‘Aku’ yang Enggan juga Pergi

Agnes Tri Harjaningrum
Agnes Tri Harjaningrum
1 min readMar 14, 2017

Kebenaran hanya milik Allah. Tapi manusia kerap merasa menjadi orang yang paling benar. Semua orang memiliki ke’aku’an yang memang menjadi sifat dasar manusia. Sanggupkan keegoisan dalam diri itu luntur dan akhirnya sirna oleh tempaan kehidupan? Padahal, bila ia pergi, ‘pertemuannya’ dengan Tuhan hanya sejengkal lagi. Sulit. Sungguh sulit memang. Tentu saja butuh pengorbanan. Tenaga, pikiran, dan air mata mesti terkuras untuk melenyapkannya. Tapi ia — keegoisan dalam diri — tetap tak mau juga pergi.

Mengapa ia membandel? Mengapa ia suka sekali berdiam dalam jiwa manusia? Mengapa begitu sulit? Setelah badai bertubi-tubi datang, menghempas dan memporak-porandakan hati, tetap saja ia enggan pergi. Terkikis mungkin, tapi sedikit sekali. Sedikit lebih baik daripada tidak sama sekali. Karena masih banyak lagi, ribuan bahkan jutaan manusia yang tetap mengeras seperti batu karang.
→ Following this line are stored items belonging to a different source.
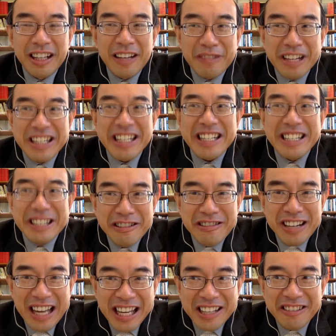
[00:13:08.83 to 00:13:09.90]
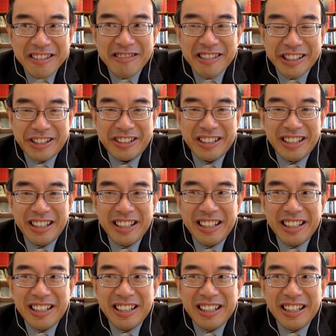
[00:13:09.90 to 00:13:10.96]
We need new language,
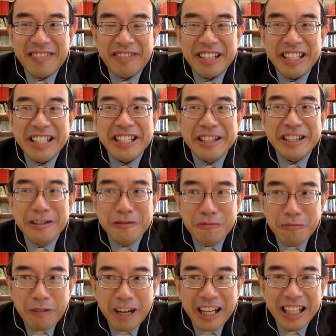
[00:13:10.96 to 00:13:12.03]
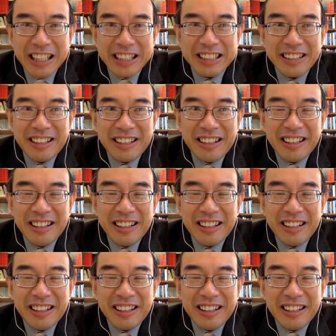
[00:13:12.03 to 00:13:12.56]
we need new ways,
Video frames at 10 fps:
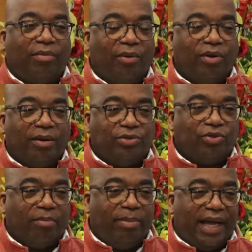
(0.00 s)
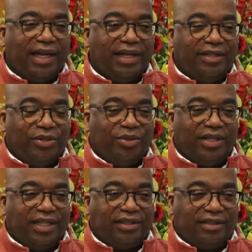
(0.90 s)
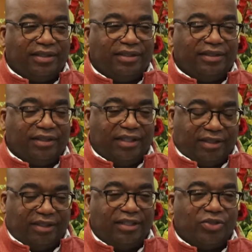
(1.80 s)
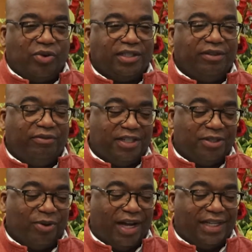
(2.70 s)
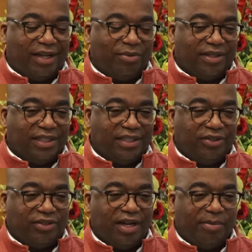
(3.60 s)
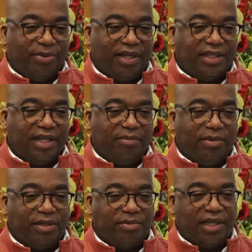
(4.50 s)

I, I want to sort of back into this this this question vision wise, because there's a couple things that Bishop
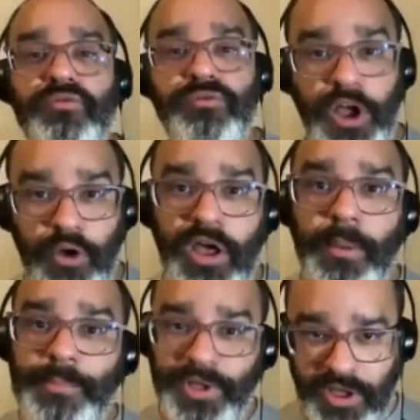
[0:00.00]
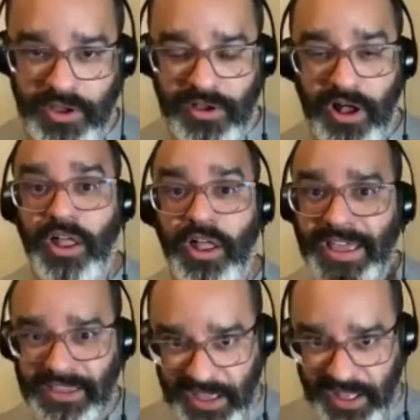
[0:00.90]
wrote a book called
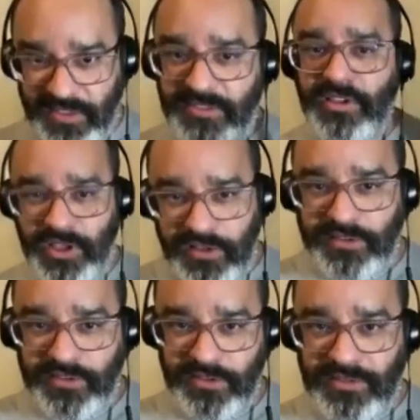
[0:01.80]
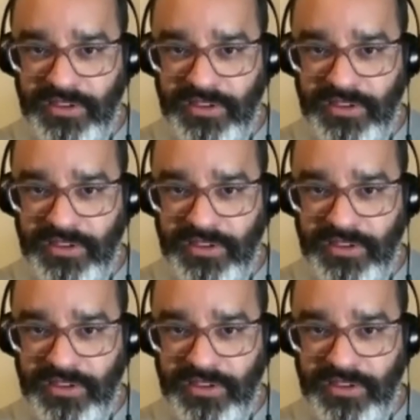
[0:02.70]
Against Celsus.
Bahkan untuk sekedar menyadari bahwa ia memang ada pun sungguh sulit bagi manusia seperti ini.Bila ia telah pergi, apapun yang datang, manusia tentu tak kan lagi terpengaruhi . Cintanya betul-betul cinta mati. Cacian menjadi sama indahnya dengan pujian. Sakit sama rasanya dengan sehat. Bahagia bergandengan sama mesranya dengan duka. Semua menjadi tiada, tak lagi terombang-ambing kesana kemari, karena di ‘dalam’ sana ada kedamaian yang luar biasa, begitu indahnya.